- _EXERCISE AIM_:
One exact copy of the listing is needed. It should contain no pictures.

- _SUPPLIED DATA_:

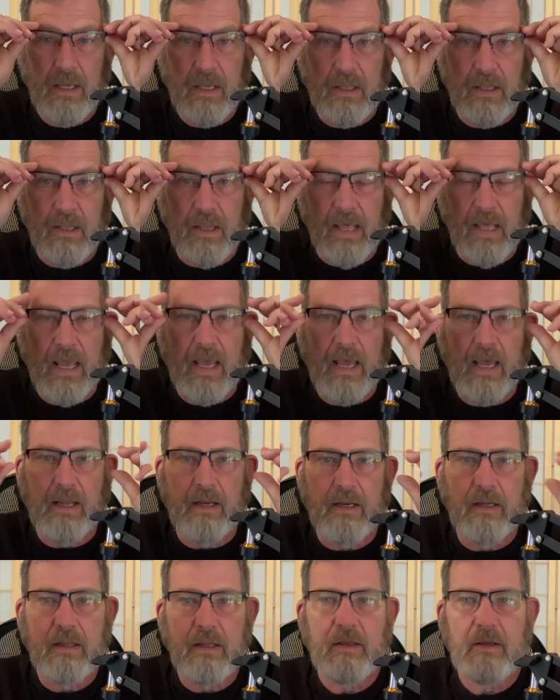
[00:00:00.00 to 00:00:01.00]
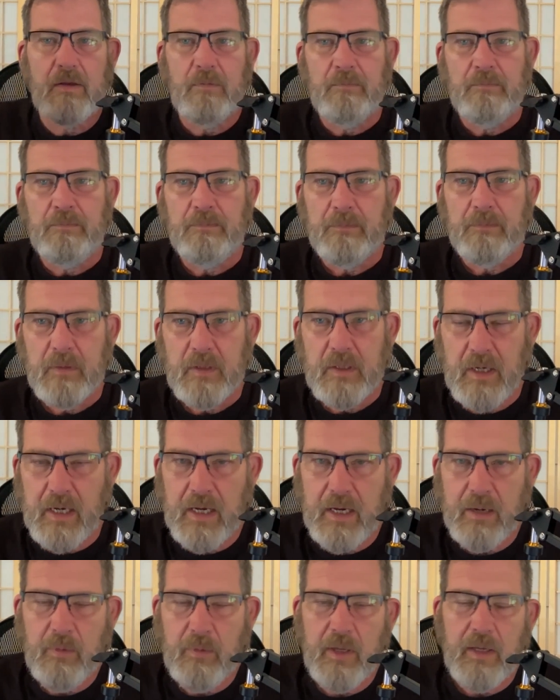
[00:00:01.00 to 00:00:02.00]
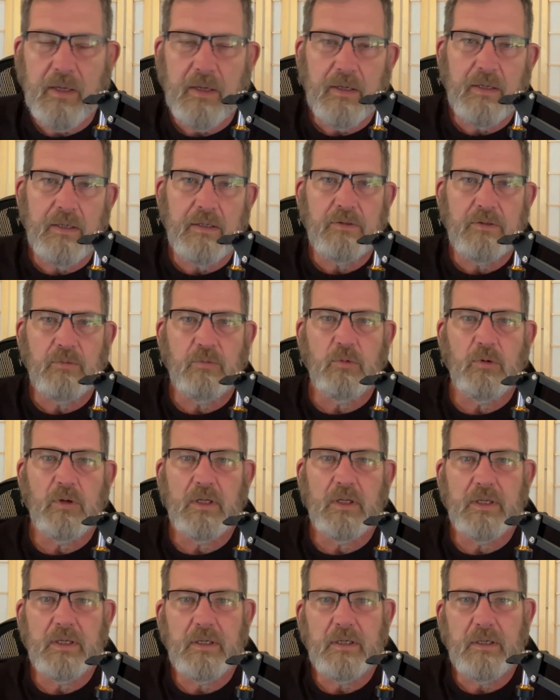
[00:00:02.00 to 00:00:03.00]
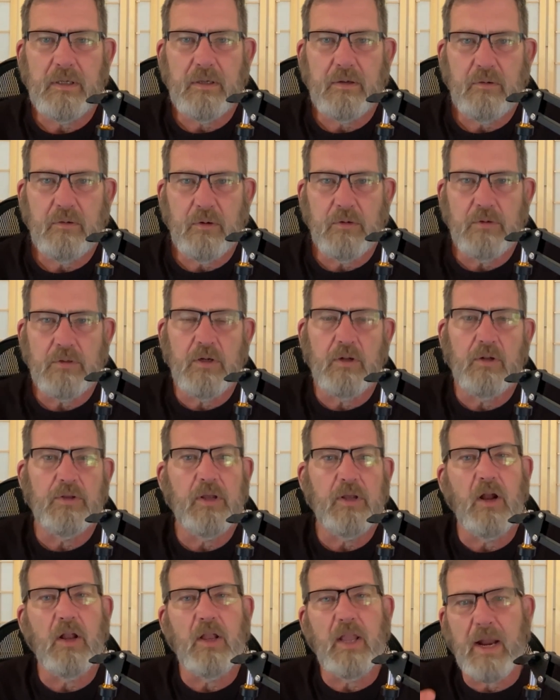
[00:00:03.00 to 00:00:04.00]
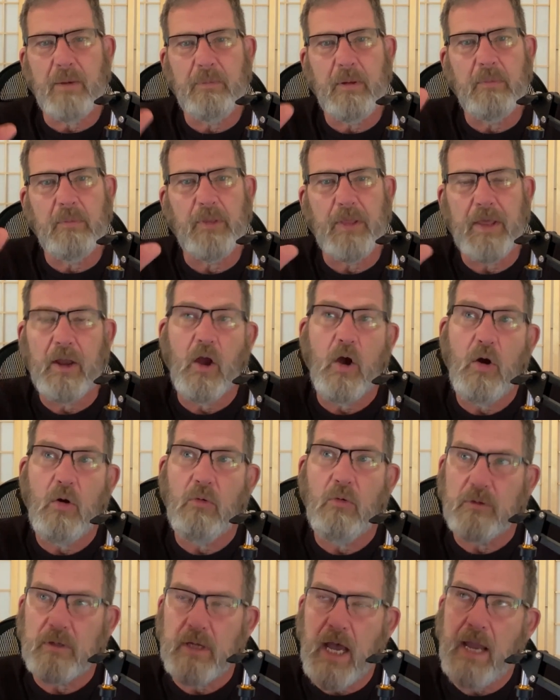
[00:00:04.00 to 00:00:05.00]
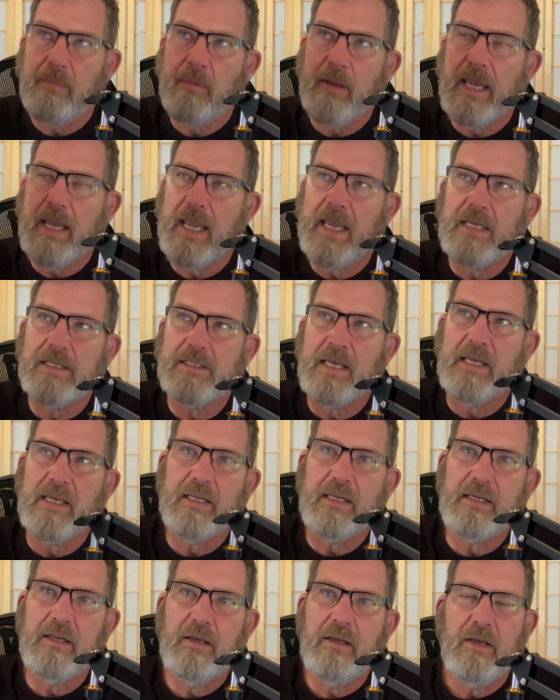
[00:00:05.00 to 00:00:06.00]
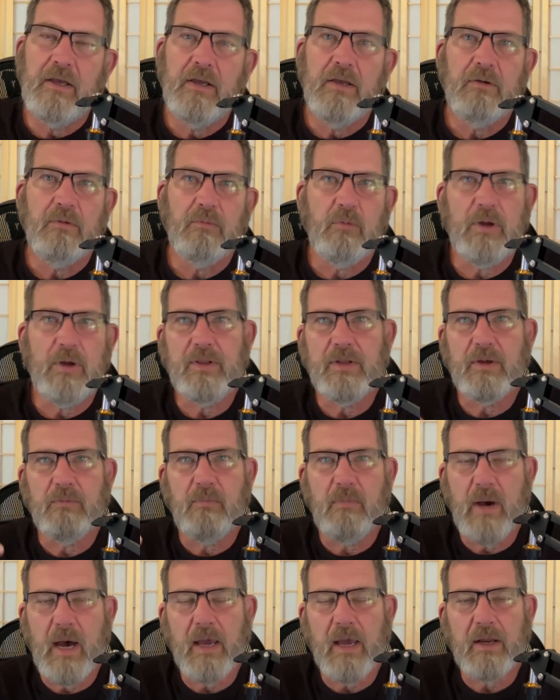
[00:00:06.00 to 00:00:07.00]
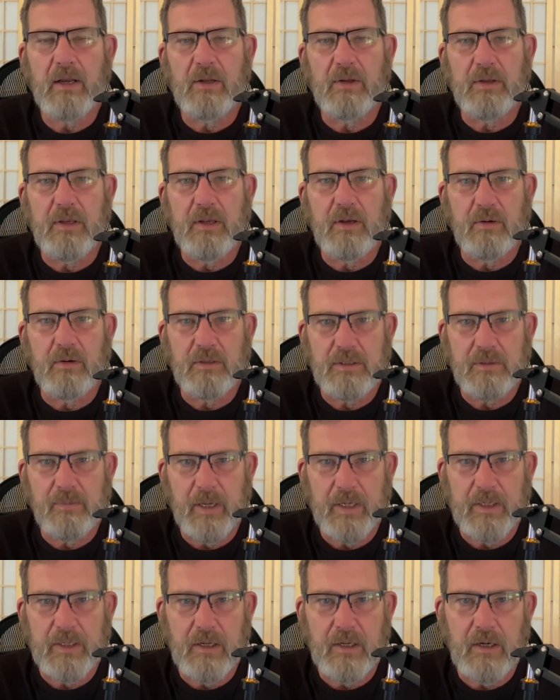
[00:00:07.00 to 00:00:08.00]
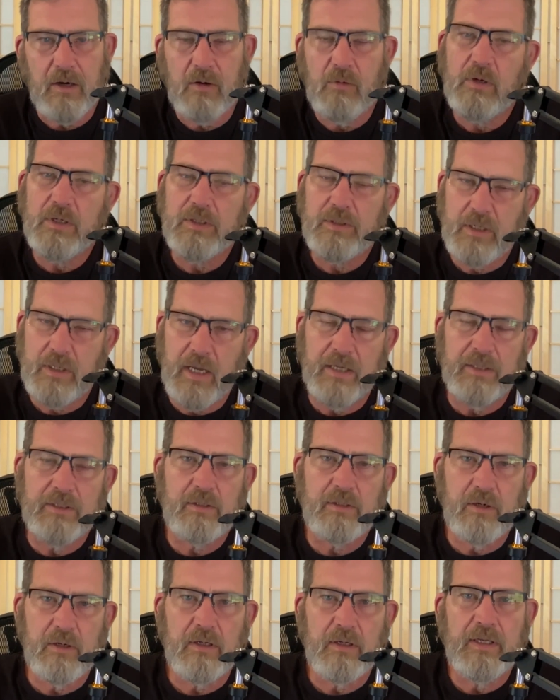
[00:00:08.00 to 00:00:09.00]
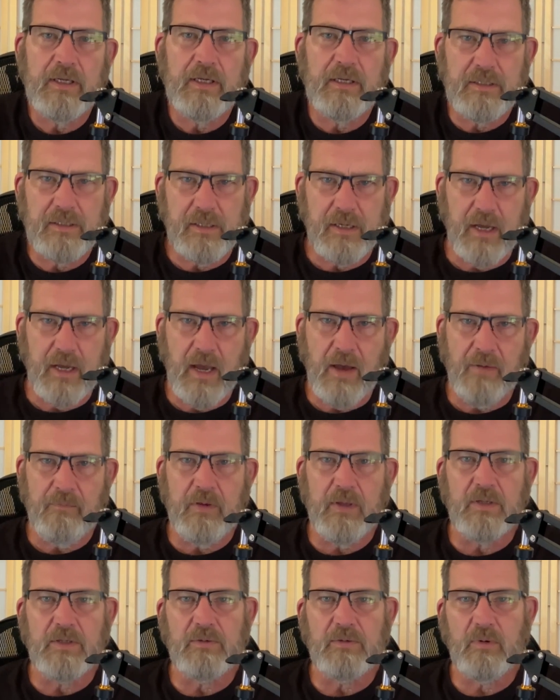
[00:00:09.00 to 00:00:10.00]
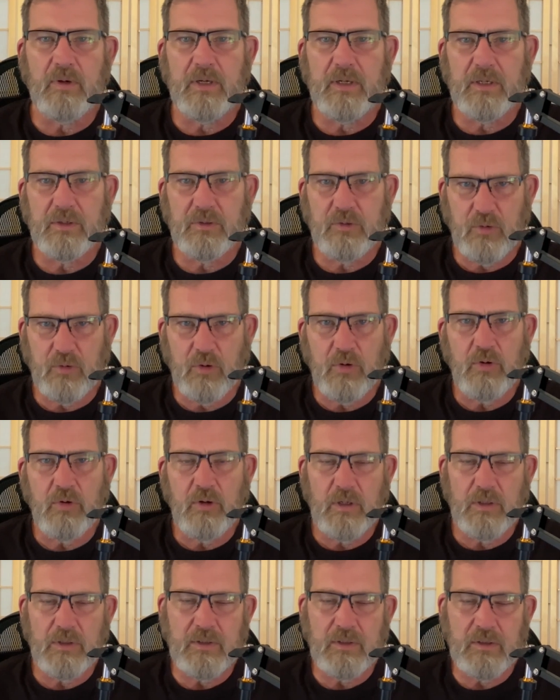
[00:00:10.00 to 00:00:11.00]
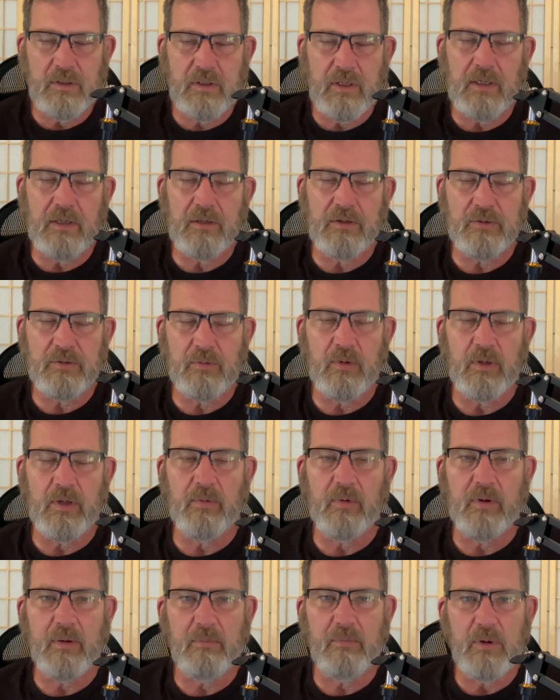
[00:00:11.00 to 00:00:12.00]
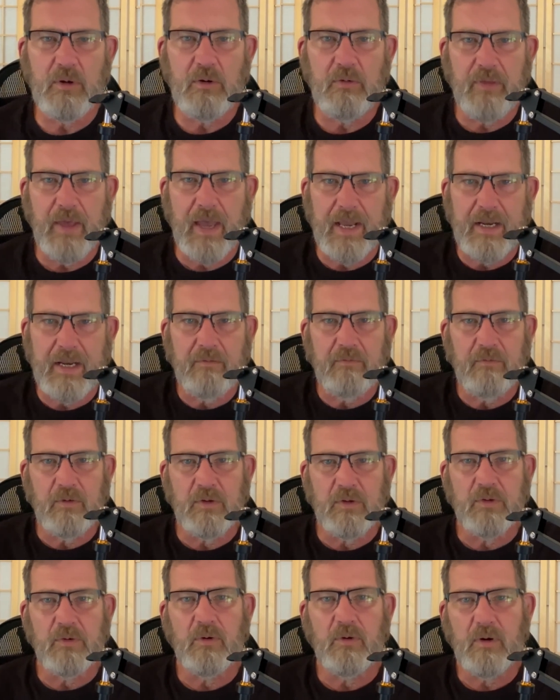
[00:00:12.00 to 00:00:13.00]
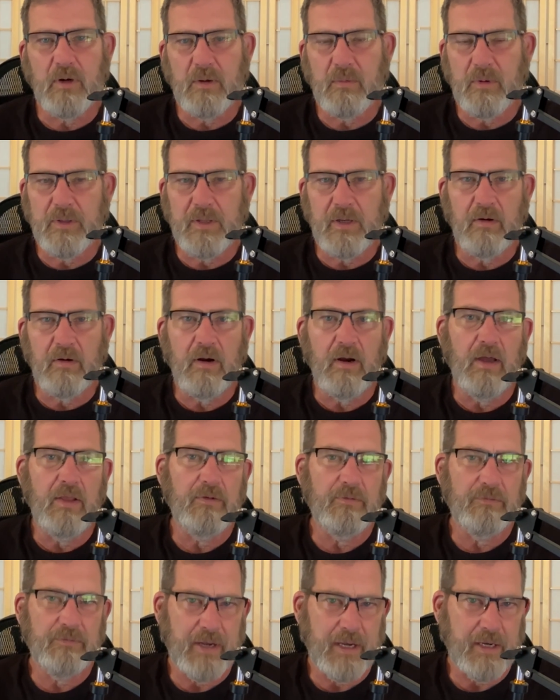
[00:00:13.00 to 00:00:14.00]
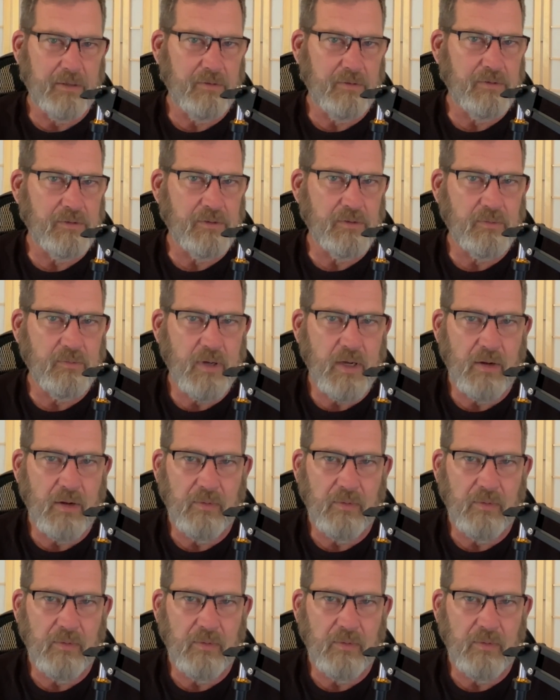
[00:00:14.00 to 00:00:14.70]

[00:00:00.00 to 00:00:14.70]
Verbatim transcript: that timing is really crucial. You know, a lot of people think, yeah. oh, timing as in when the model year is about to go, which, yes, yeah, certainly is an obvious one and true because dealers really want to move that inventory, but there are other factors as well,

- _TASK SOLUTION_:
[00:00:00.00 to 00:00:01.00]
[00:00:01.00 to 00:00:02.00]
[00:00:02.00 to 00:00:03.00]
[00:00:03.00 to 00:00:04.00]
[00:00:04.00 to 00:00:05.00]
[00:00:05.00 to 00:00:06.00]
[00:00:06.00 to 00:00:07.00]
[00:00:07.00 to 00:00:08.00]
[00:00:08.00 to 00:00:09.00]
[00:00:09.00 to 00:00:10.00]
[00:00:10.00 to 00:00:11.00]
[00:00:11.00 to 00:00:12.00]
[00:00:12.00 to 00:00:13.00]
[00:00:13.00 to 00:00:14.00]
[00:00:14.00 to 00:00:14.70]

[00:00:00.00 to 00:00:14.70]
Verbatim transcript: that timing is really crucial. You know, a lot of people think, yeah. oh, timing as in when the model year is about to go, which, yes, yeah, certainly is an obvious one and true because dealers really want to move that inventory, but there are other factors as well,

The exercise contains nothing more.